Le mois de septembre est arrivé et les espoirs autour de l’approbation de la loi CLARITY ont également augmenté.
Cependant, cet espoir semble avoir été jeté à la poubelle puisque la Chambre des représentants ne s’est effectivement assignée qu’une semaine significative de session législative en septembre avant les élections de mi-mandat.

La marmite remue
Selon certaines informations, la direction républicaine de la Chambre des représentants a annulé les semaines de vote initialement prévues les 21 et 28 septembre. Comme prévu, cela a également poussé le vote en faveur de la loi CLARITY. En effet, la Chambre pourrait ne disposer que de quelques jours de vote à la mi-septembre.

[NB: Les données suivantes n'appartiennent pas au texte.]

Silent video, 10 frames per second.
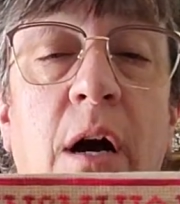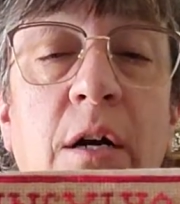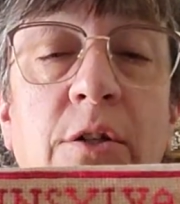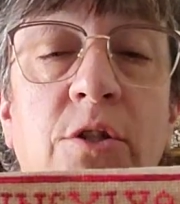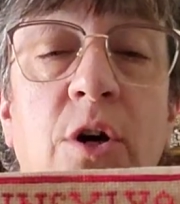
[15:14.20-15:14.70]

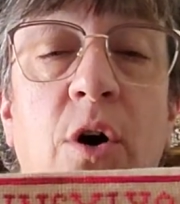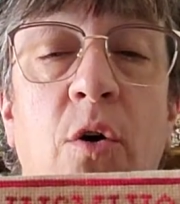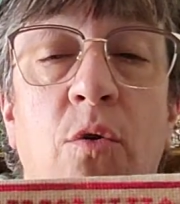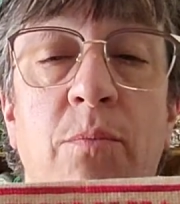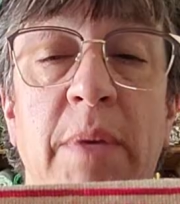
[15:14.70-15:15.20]
Arts
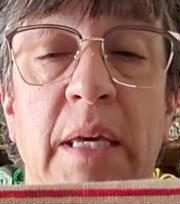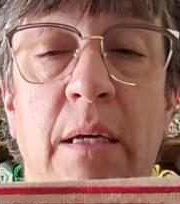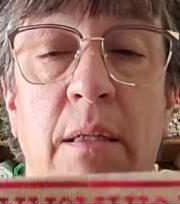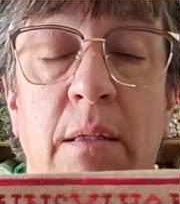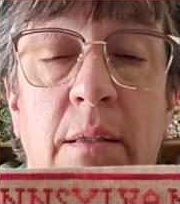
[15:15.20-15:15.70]

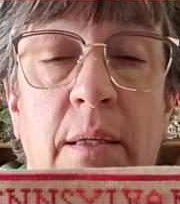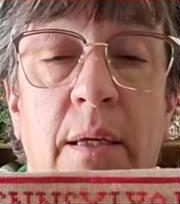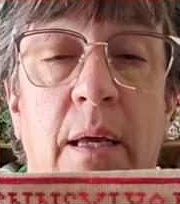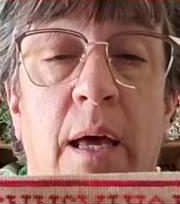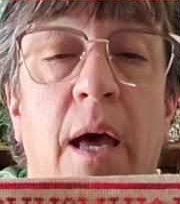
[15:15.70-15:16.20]
Oatmeal.
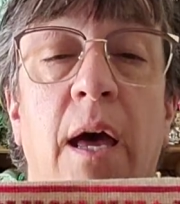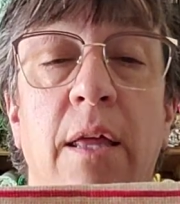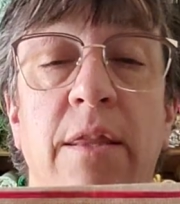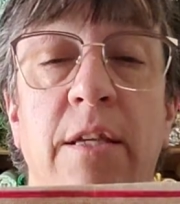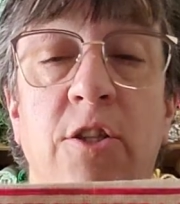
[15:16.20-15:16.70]

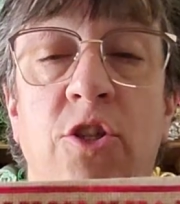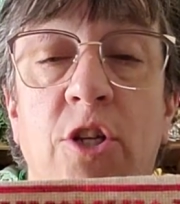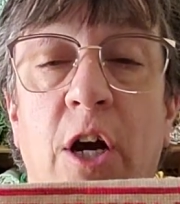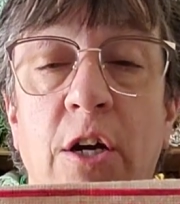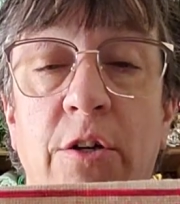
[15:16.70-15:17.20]
The
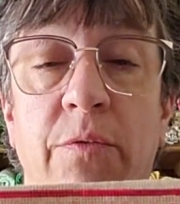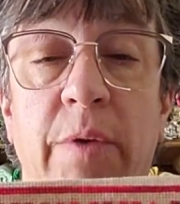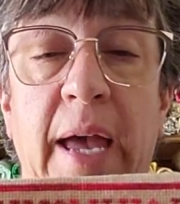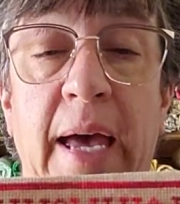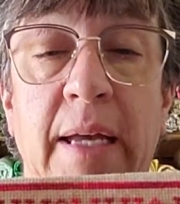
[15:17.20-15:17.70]
dark
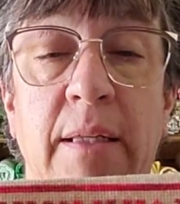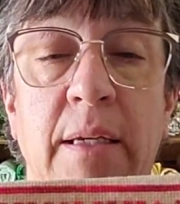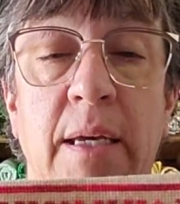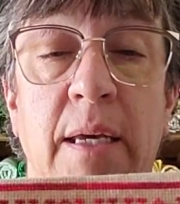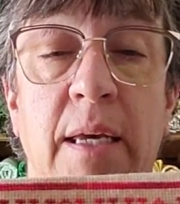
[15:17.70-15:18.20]

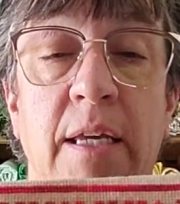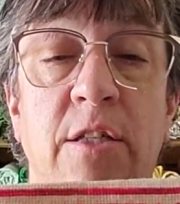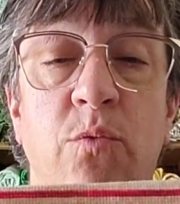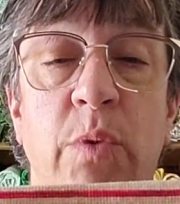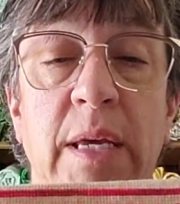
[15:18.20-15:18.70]
red
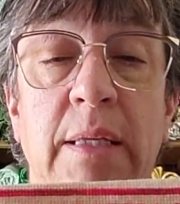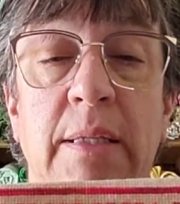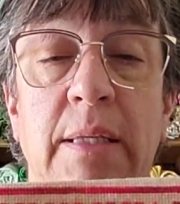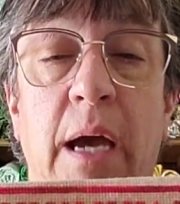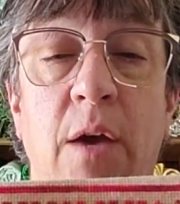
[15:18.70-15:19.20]
is Weeks
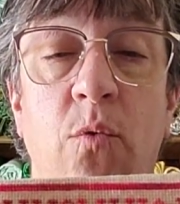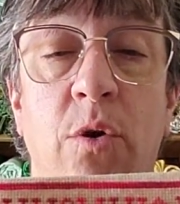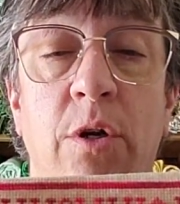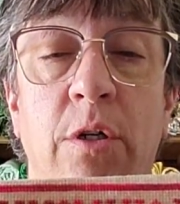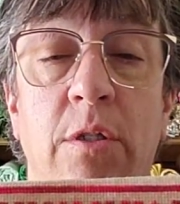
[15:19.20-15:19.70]
Dye
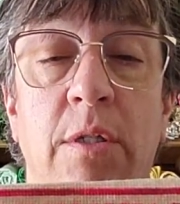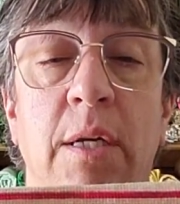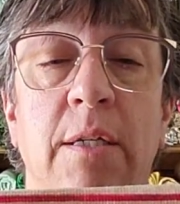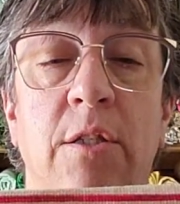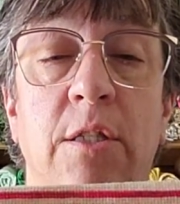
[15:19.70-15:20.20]
Works
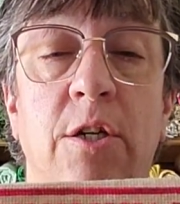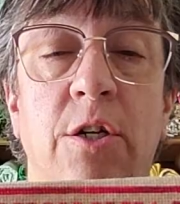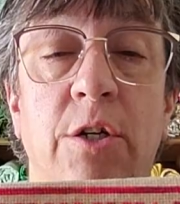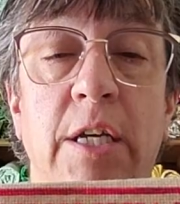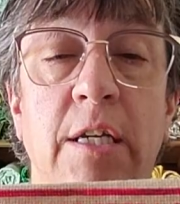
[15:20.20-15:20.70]

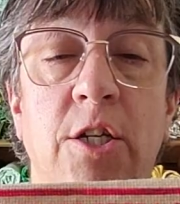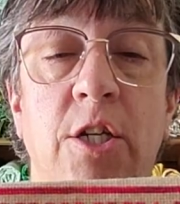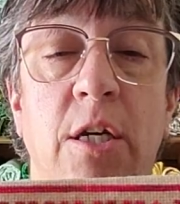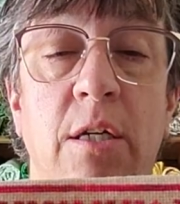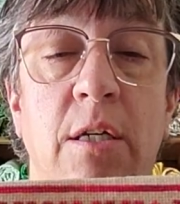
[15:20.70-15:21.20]

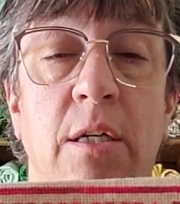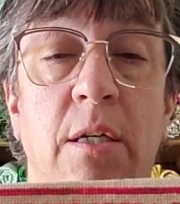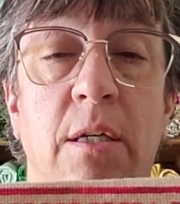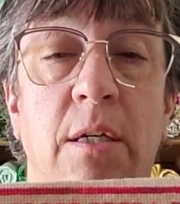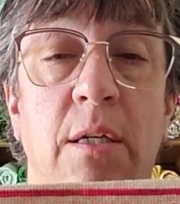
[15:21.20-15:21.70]
Turkish
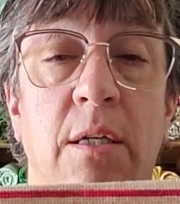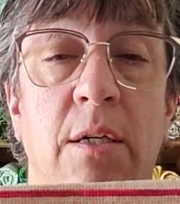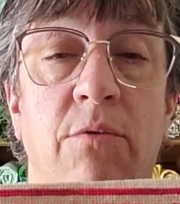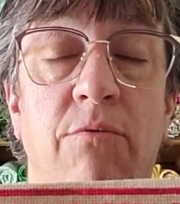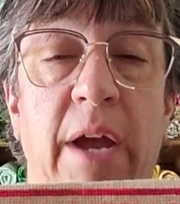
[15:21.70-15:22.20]

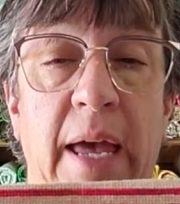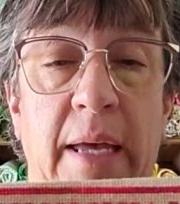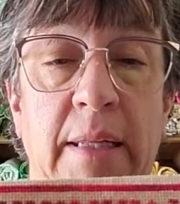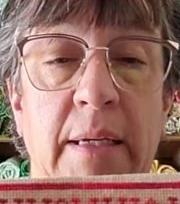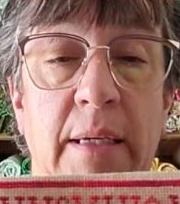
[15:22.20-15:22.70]

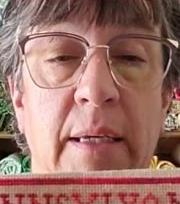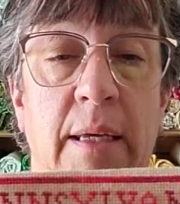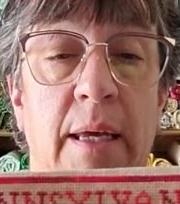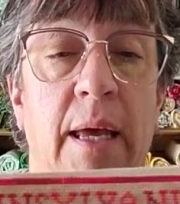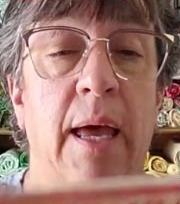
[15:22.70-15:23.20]
Red.
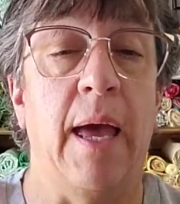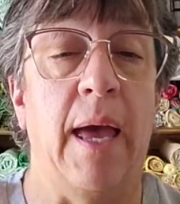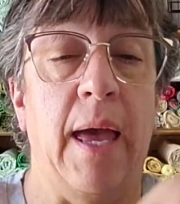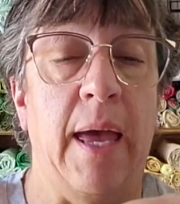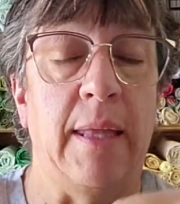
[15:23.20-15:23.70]

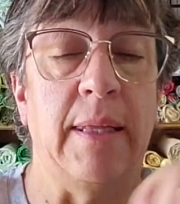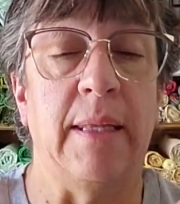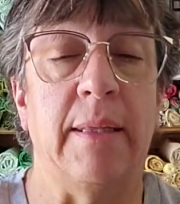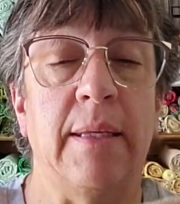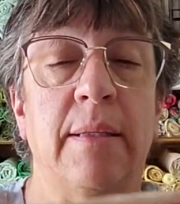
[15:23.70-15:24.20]
And
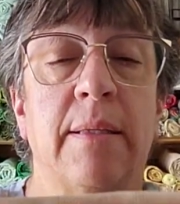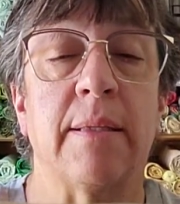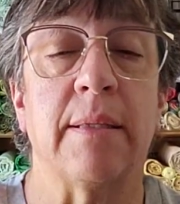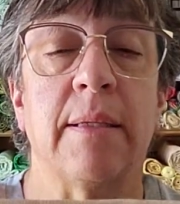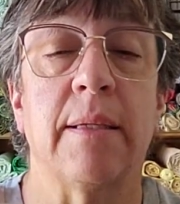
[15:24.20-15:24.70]
then
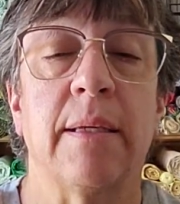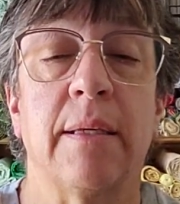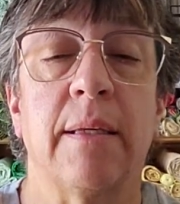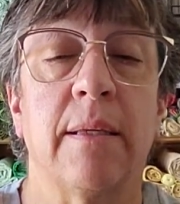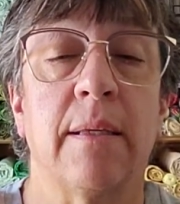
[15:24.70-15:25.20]
this
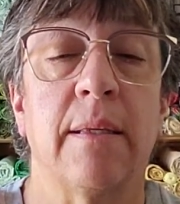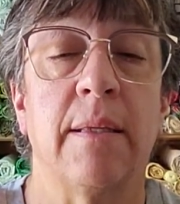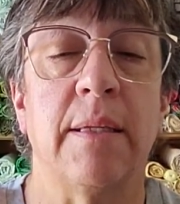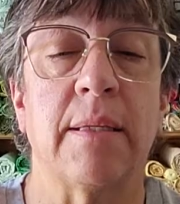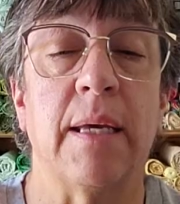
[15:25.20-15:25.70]

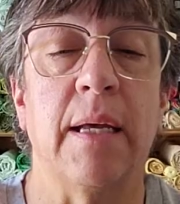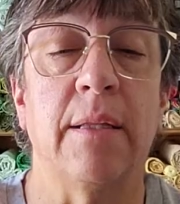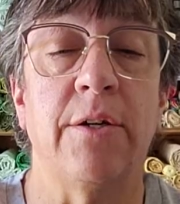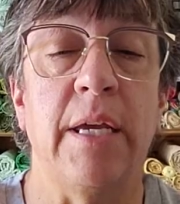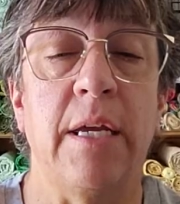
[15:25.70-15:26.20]

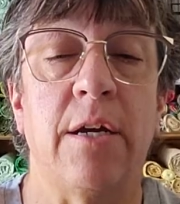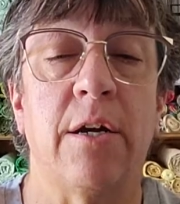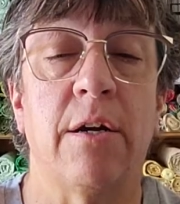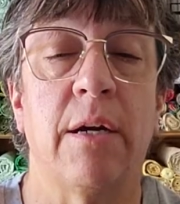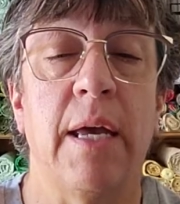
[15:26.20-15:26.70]
color
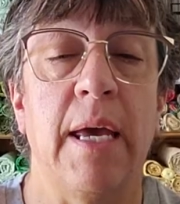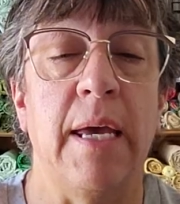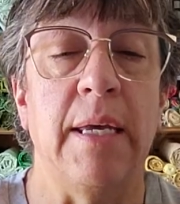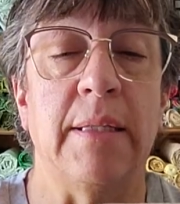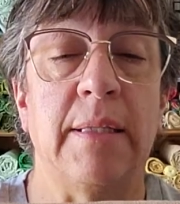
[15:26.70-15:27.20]
here
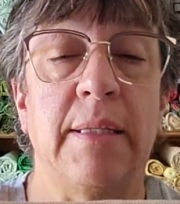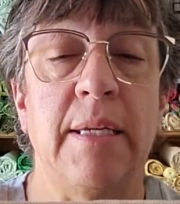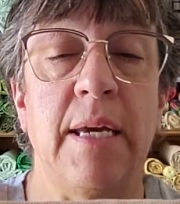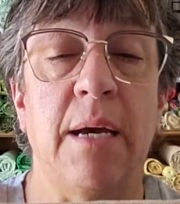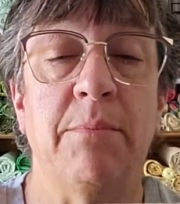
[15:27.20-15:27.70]
is
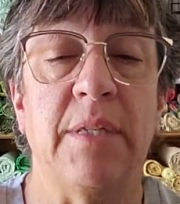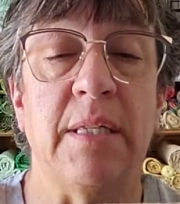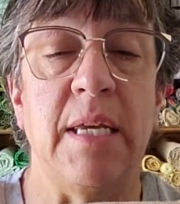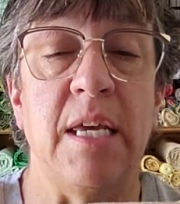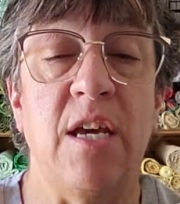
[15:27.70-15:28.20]

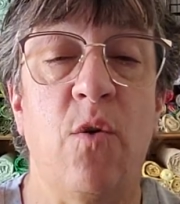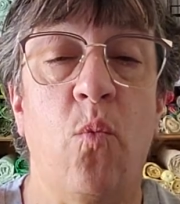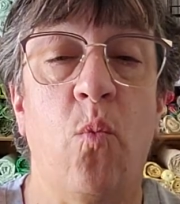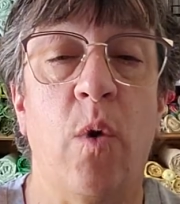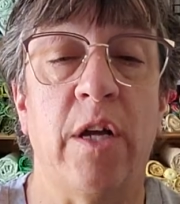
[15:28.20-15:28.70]
DMC
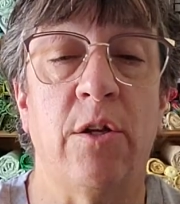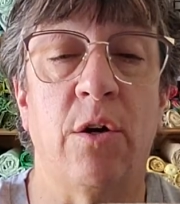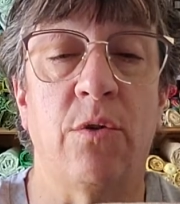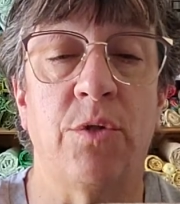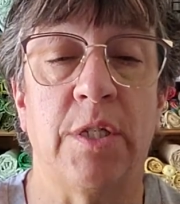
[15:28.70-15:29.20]

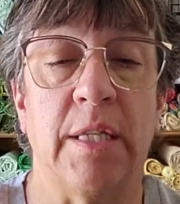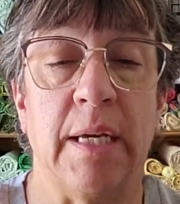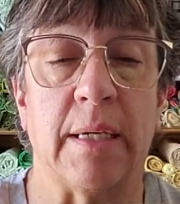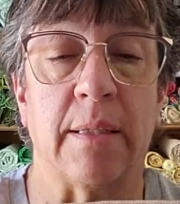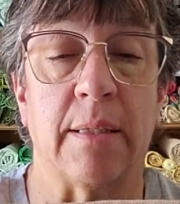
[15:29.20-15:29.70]

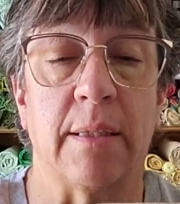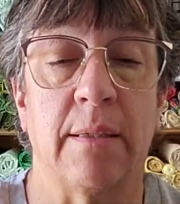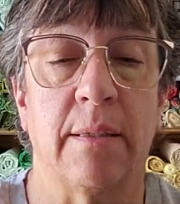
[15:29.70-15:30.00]
106.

Ainsi, même si le Sénat parvient à agir rapidement et à adopter CLARITY, la Chambre n’aura peut-être pas assez de temps pour examiner le projet de loi adopté par le Sénat avant que les membres ne quittent Washington pour faire campagne. Étant donné qu'il existe encore des désaccords majeurs sur le fond du projet de loi, le délai est garanti.
L'optimisme demeure
Pourtant, malgré le FUD (peur, incertitude et doute) persistant autour de l'approbation du projet de loi sur la structure du marché, le président du comité des services financiers de la Chambre, French Hill, a déclaré que la date du 15 septembre était un test important pour la loi CLARITY.

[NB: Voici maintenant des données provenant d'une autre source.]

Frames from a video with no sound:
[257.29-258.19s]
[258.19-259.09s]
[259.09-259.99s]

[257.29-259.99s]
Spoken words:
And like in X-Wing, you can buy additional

Mais il a également réitéré que ce n’est pas un vote qui ferait du projet de loi une loi. S'adressant à Fox Business, le représentant Hill a déclaré :
…nous avons adopté la loi CLARITY à la Chambre l’été dernier avec 78 voix démocrates. Il est temps que le Sénat se joigne à nous et adopte la loi CLARITY.
Il a ajouté,
Ce vote important que le leader Thune a programmé le 15 septembre à 15 heures déterminera : les démocrates peuvent-ils travailler avec les républicains et s'assurer que l'Amérique soit à la tête du monde en matière de technologie de registre distributif et de services financiers ?
À quoi s’attendre ?
Cependant, avec les chances de Polymarket d'obtenir l'approbation de la CLARITY Act se situant à 18 %, soit une baisse considérable par rapport aux jours précédents, le doute demeure.


Aujourd’hui, bien qu’il y ait un retard dans l’approbation de la loi CLARITY, la SEC et la CFTC avancent avec leur propre réglementation cryptographique.

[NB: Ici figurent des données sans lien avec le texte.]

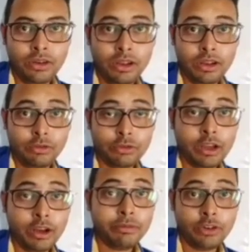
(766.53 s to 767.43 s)

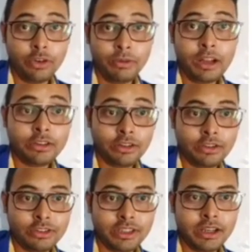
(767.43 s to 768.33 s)
the square of that
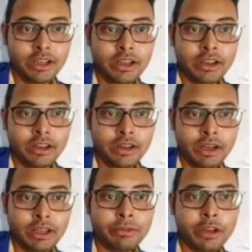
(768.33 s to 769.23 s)
normalization constant,
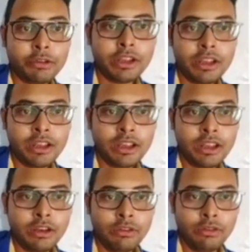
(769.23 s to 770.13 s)
and multiply with
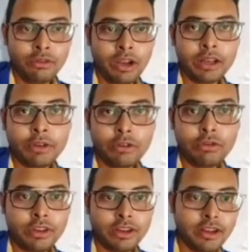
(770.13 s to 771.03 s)

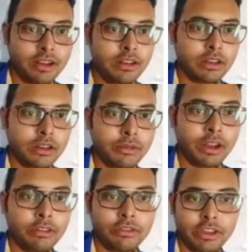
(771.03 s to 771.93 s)
eigenvalue, then
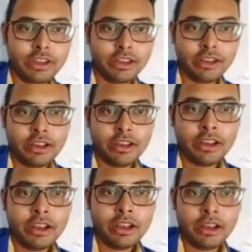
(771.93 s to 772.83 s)
divide it with
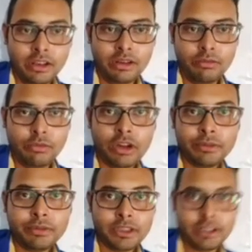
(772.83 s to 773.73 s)

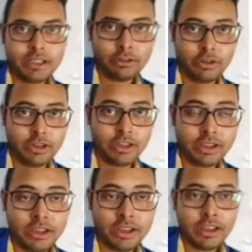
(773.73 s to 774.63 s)
modulus of c
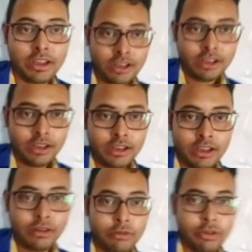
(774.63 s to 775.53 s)
square.
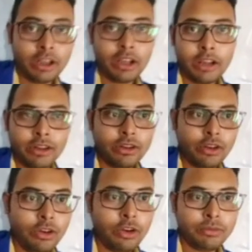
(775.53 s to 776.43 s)
We can
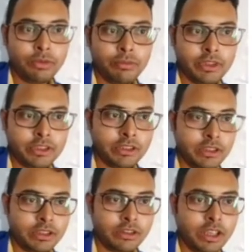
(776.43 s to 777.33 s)
calculate also from
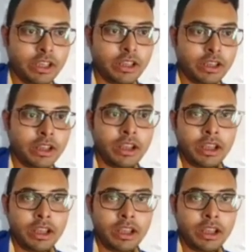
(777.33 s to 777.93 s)
this. Okay,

Par conséquent, si la loi CLARITY stagne, l’activité réglementaire pourrait s’accélérer, même s’il reste incertain si les règles imposées par les agences suffiront à elles seules à débloquer le capital institutionnel en attente de clarté législative.
Résumé final
- Grâce aux semaines de vote prévues, le CLARITY a encore été retardé.
- La baisse des cotes de Polymarket a suscité de nouvelles inquiétudes concernant le FUD en cours.